EXERCISE OBJECTIVE:
In the data below, begin at the line with "[1408.71-1409.71s]" and stop after the line with "[1418.71-1419.71s]"; output those lines exactly and no pictures.

AVAILABLE DATA:
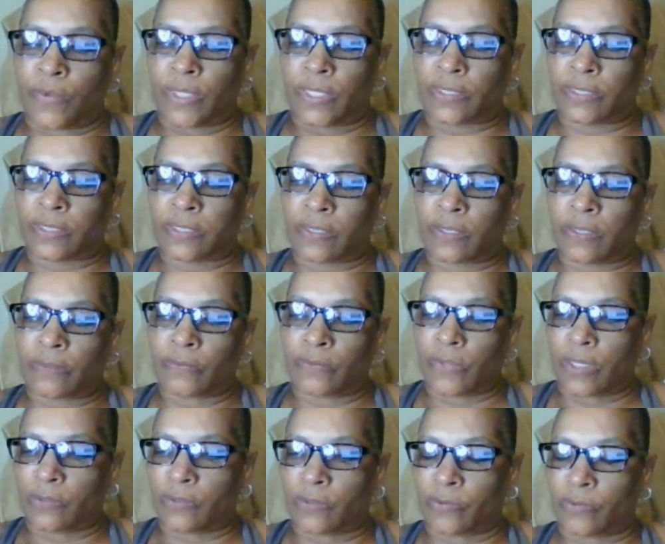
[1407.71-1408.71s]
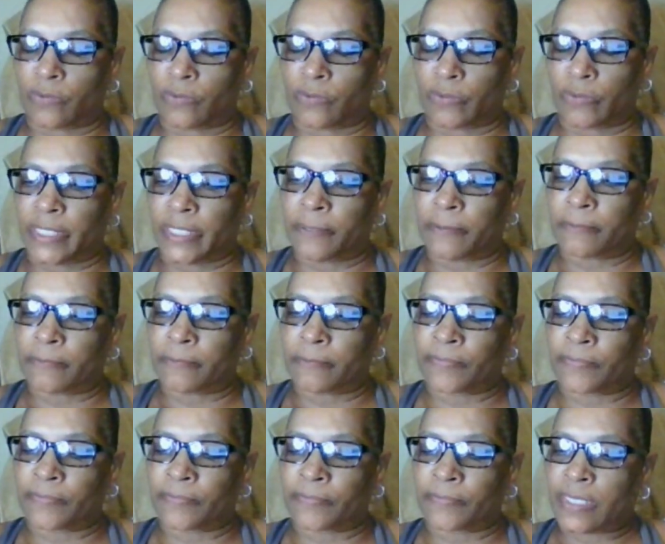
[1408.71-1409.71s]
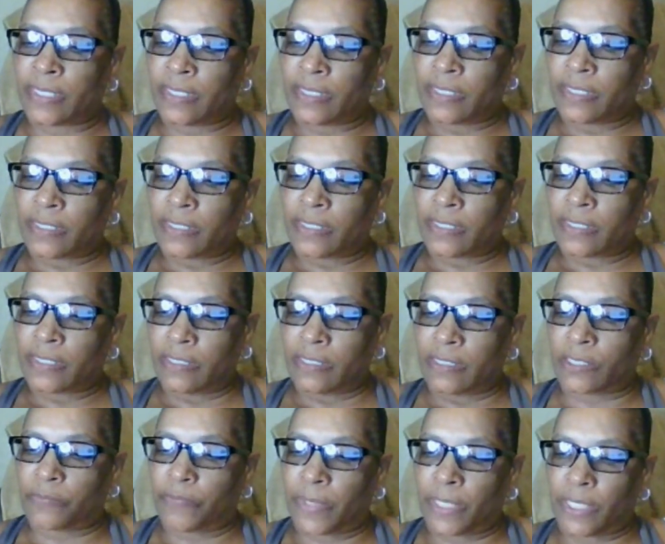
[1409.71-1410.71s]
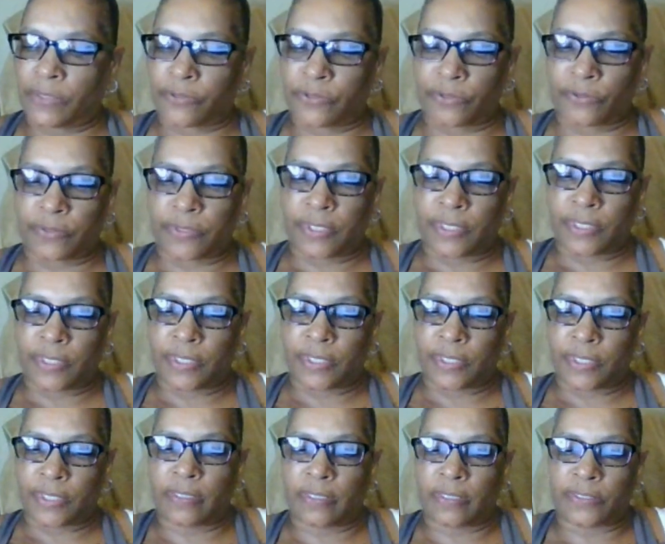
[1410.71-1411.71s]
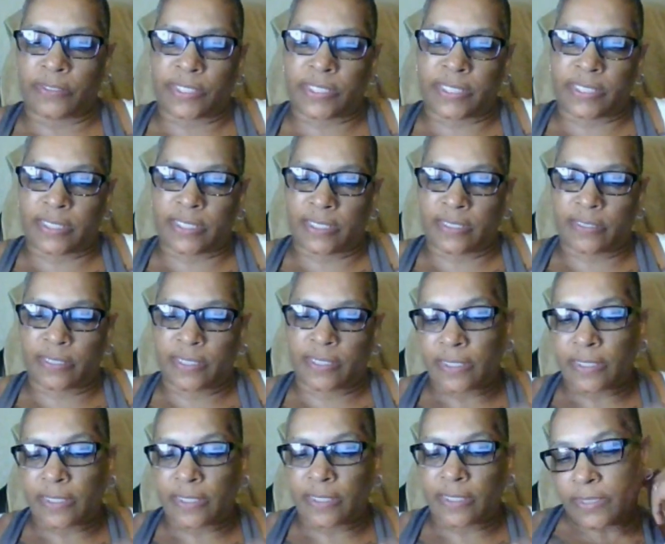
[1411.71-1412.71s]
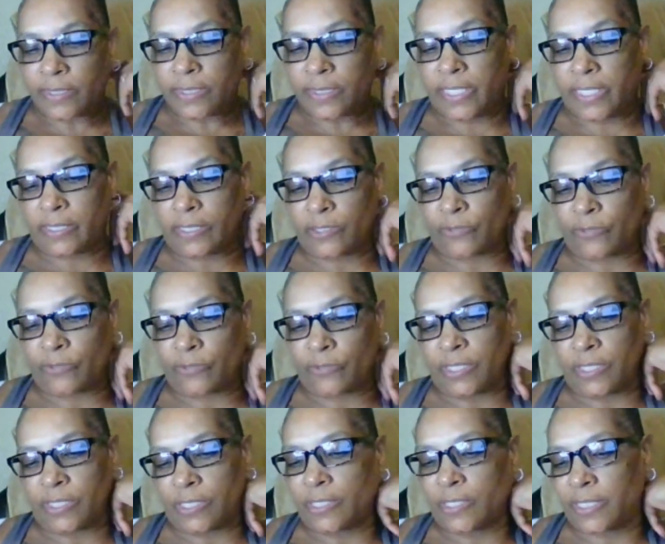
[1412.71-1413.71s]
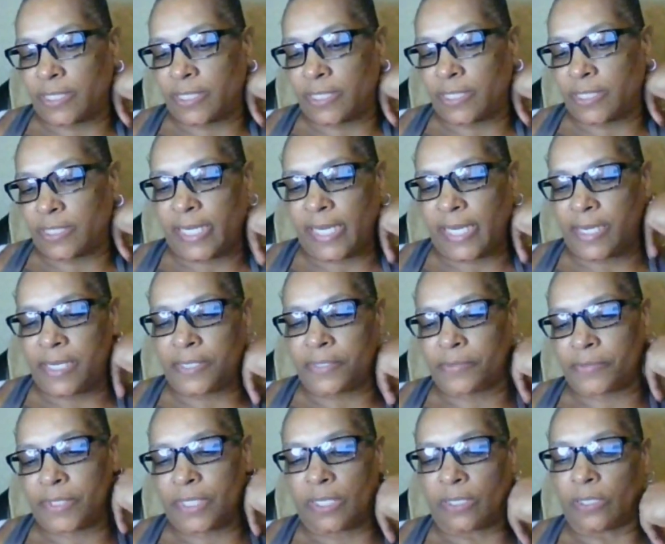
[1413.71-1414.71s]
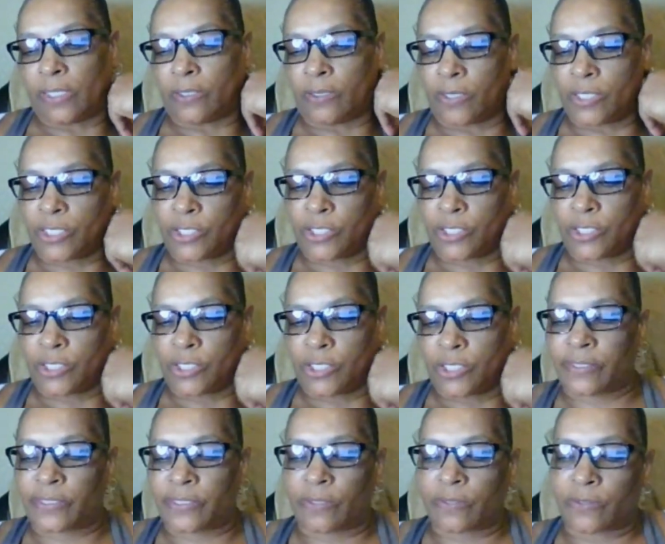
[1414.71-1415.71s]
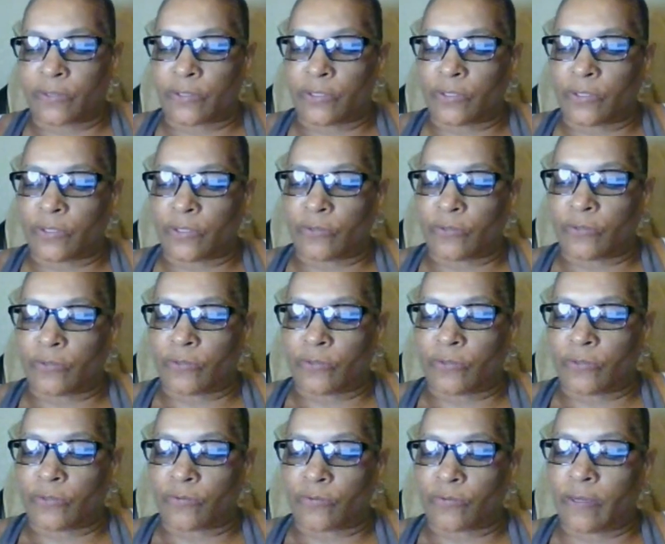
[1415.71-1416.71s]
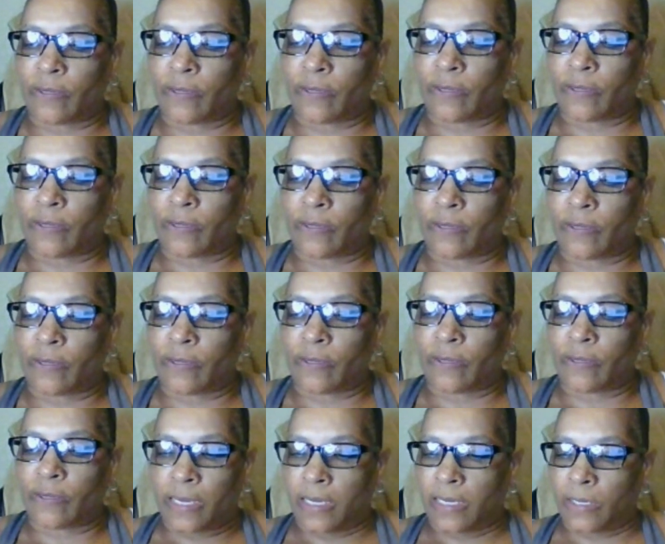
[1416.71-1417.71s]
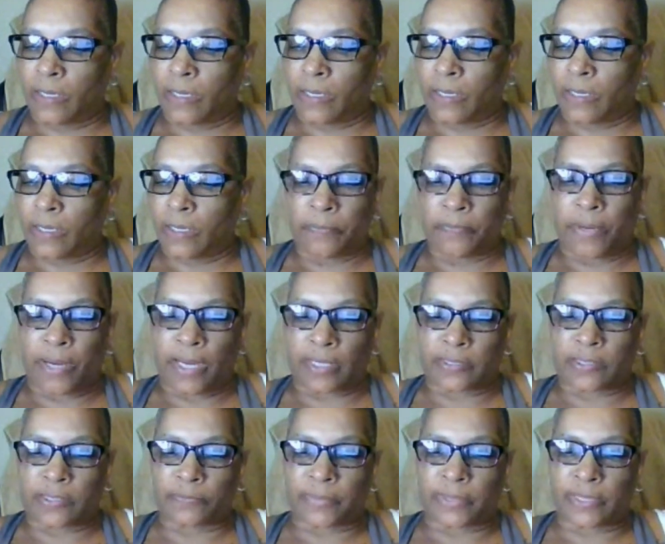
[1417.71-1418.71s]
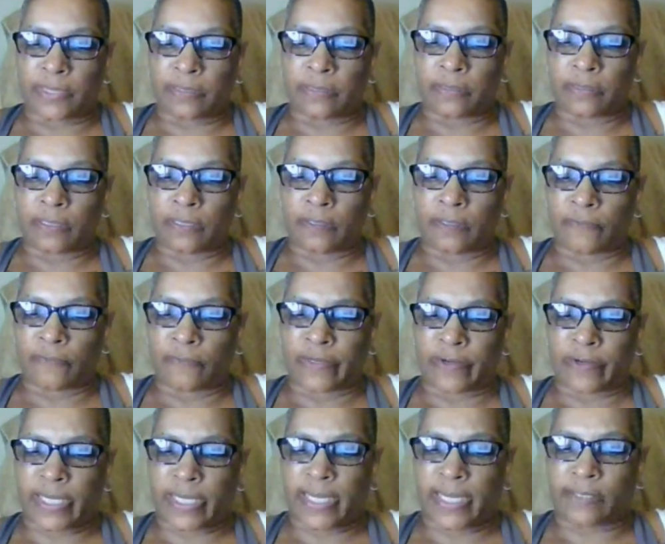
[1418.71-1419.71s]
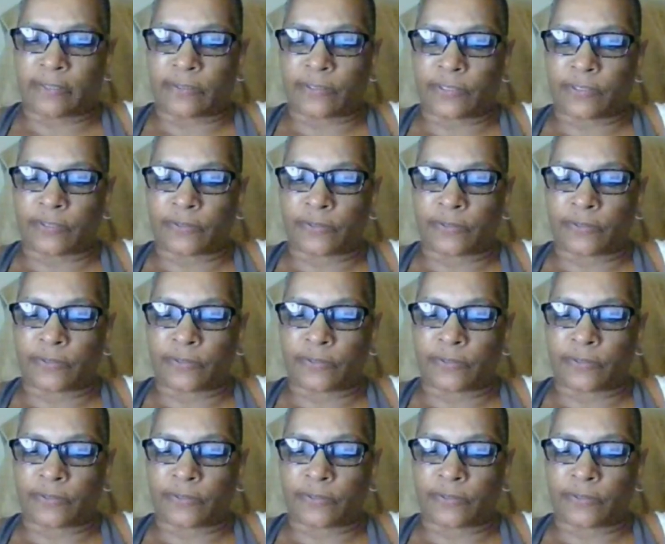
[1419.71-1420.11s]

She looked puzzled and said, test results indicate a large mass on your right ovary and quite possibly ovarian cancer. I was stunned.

--

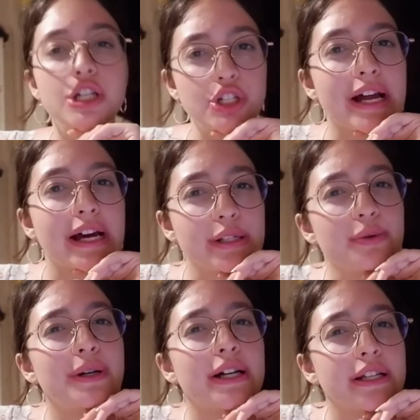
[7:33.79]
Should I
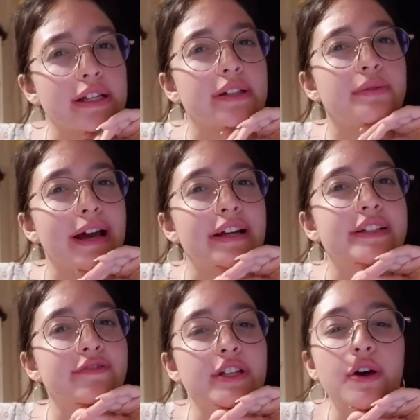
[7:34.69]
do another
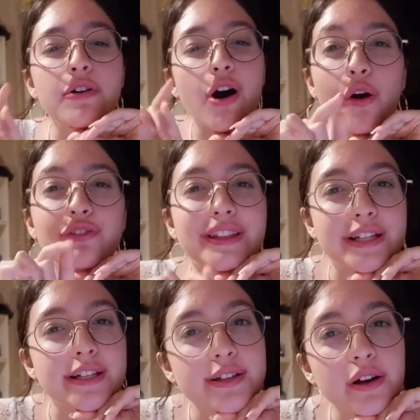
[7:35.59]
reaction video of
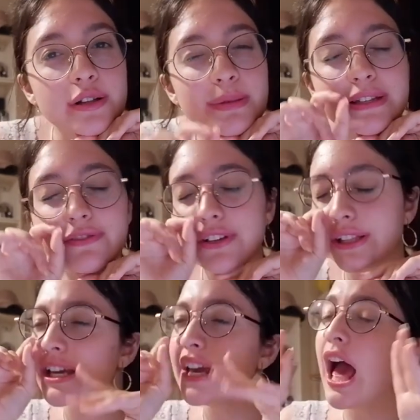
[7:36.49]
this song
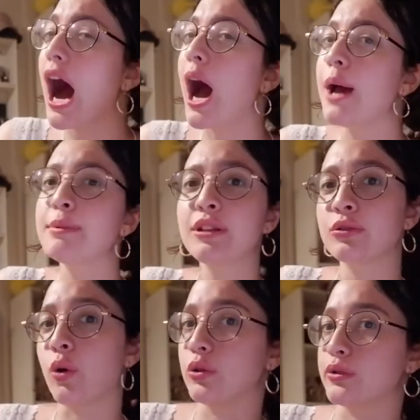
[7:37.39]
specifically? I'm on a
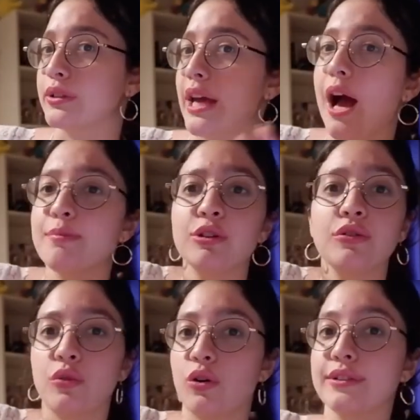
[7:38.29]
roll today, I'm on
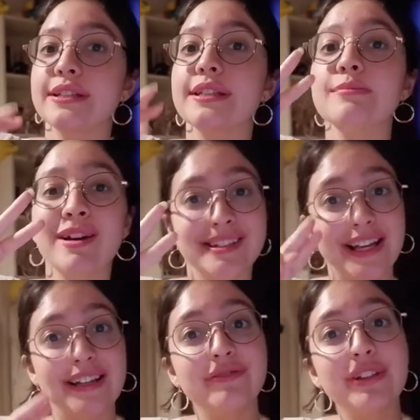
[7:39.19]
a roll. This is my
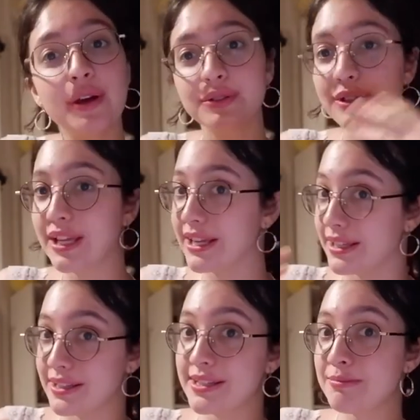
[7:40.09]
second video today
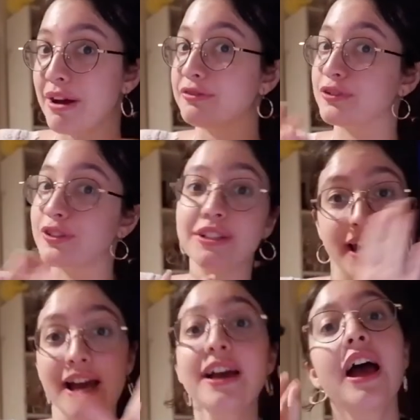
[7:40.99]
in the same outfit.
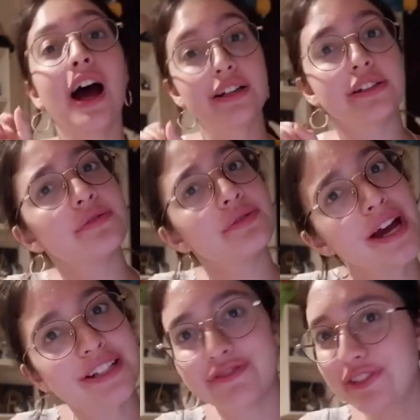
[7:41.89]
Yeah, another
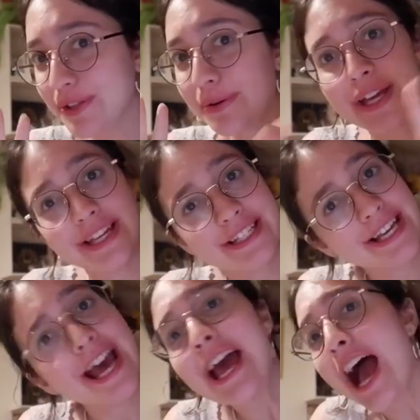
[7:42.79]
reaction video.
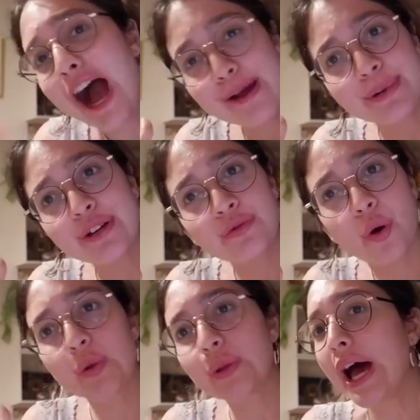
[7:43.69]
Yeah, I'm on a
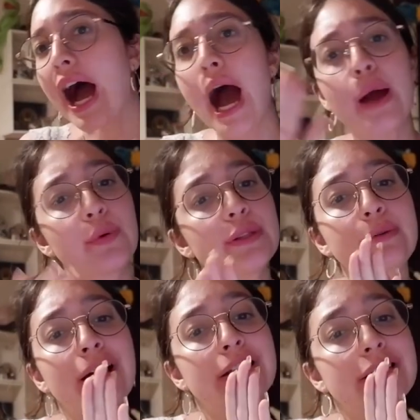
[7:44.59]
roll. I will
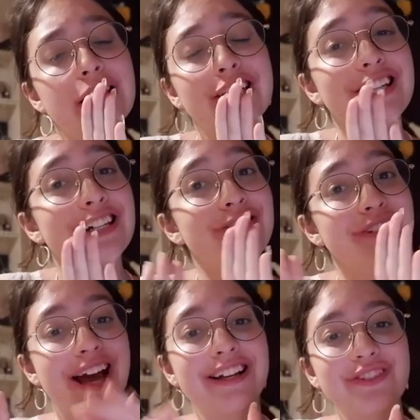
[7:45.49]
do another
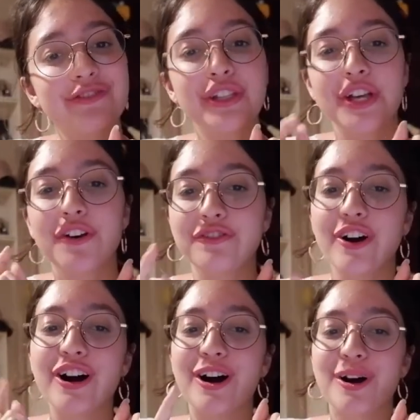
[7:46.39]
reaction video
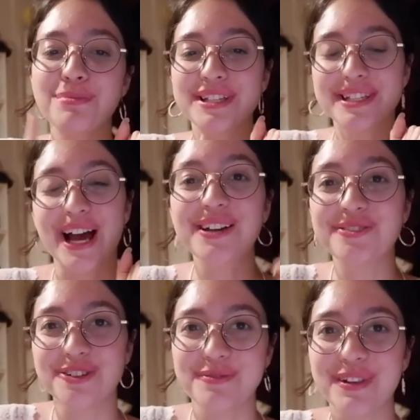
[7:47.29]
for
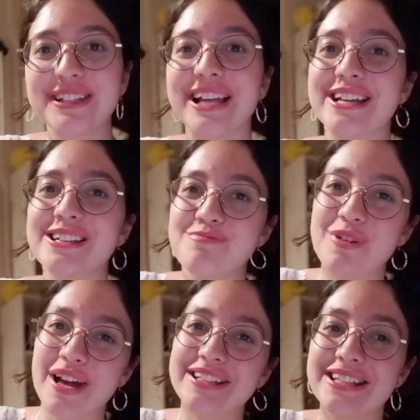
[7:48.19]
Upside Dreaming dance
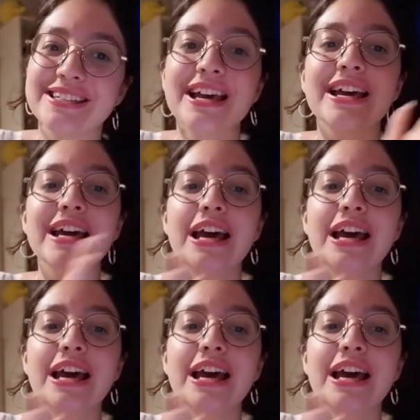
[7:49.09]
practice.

* * *

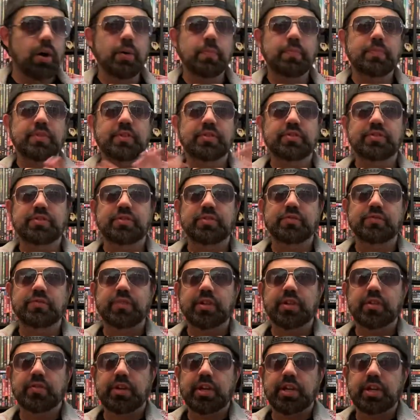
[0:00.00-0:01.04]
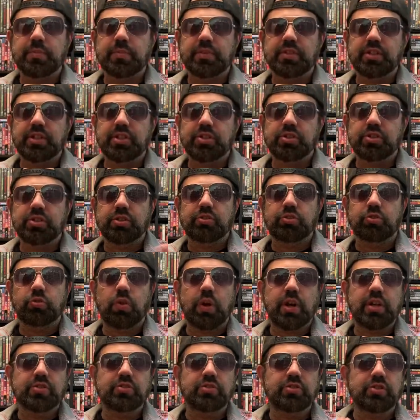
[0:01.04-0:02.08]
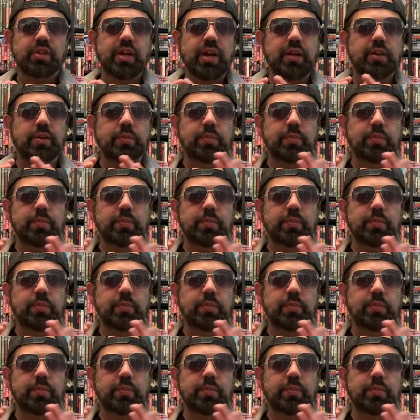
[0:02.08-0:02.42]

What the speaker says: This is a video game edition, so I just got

SOLUTION FOR THIS PROBLEM:
[1408.71-1409.71s]
[1409.71-1410.71s]
[1410.71-1411.71s]
[1411.71-1412.71s]
[1412.71-1413.71s]
[1413.71-1414.71s]
[1414.71-1415.71s]
[1415.71-1416.71s]
[1416.71-1417.71s]
[1417.71-1418.71s]
[1418.71-1419.71s]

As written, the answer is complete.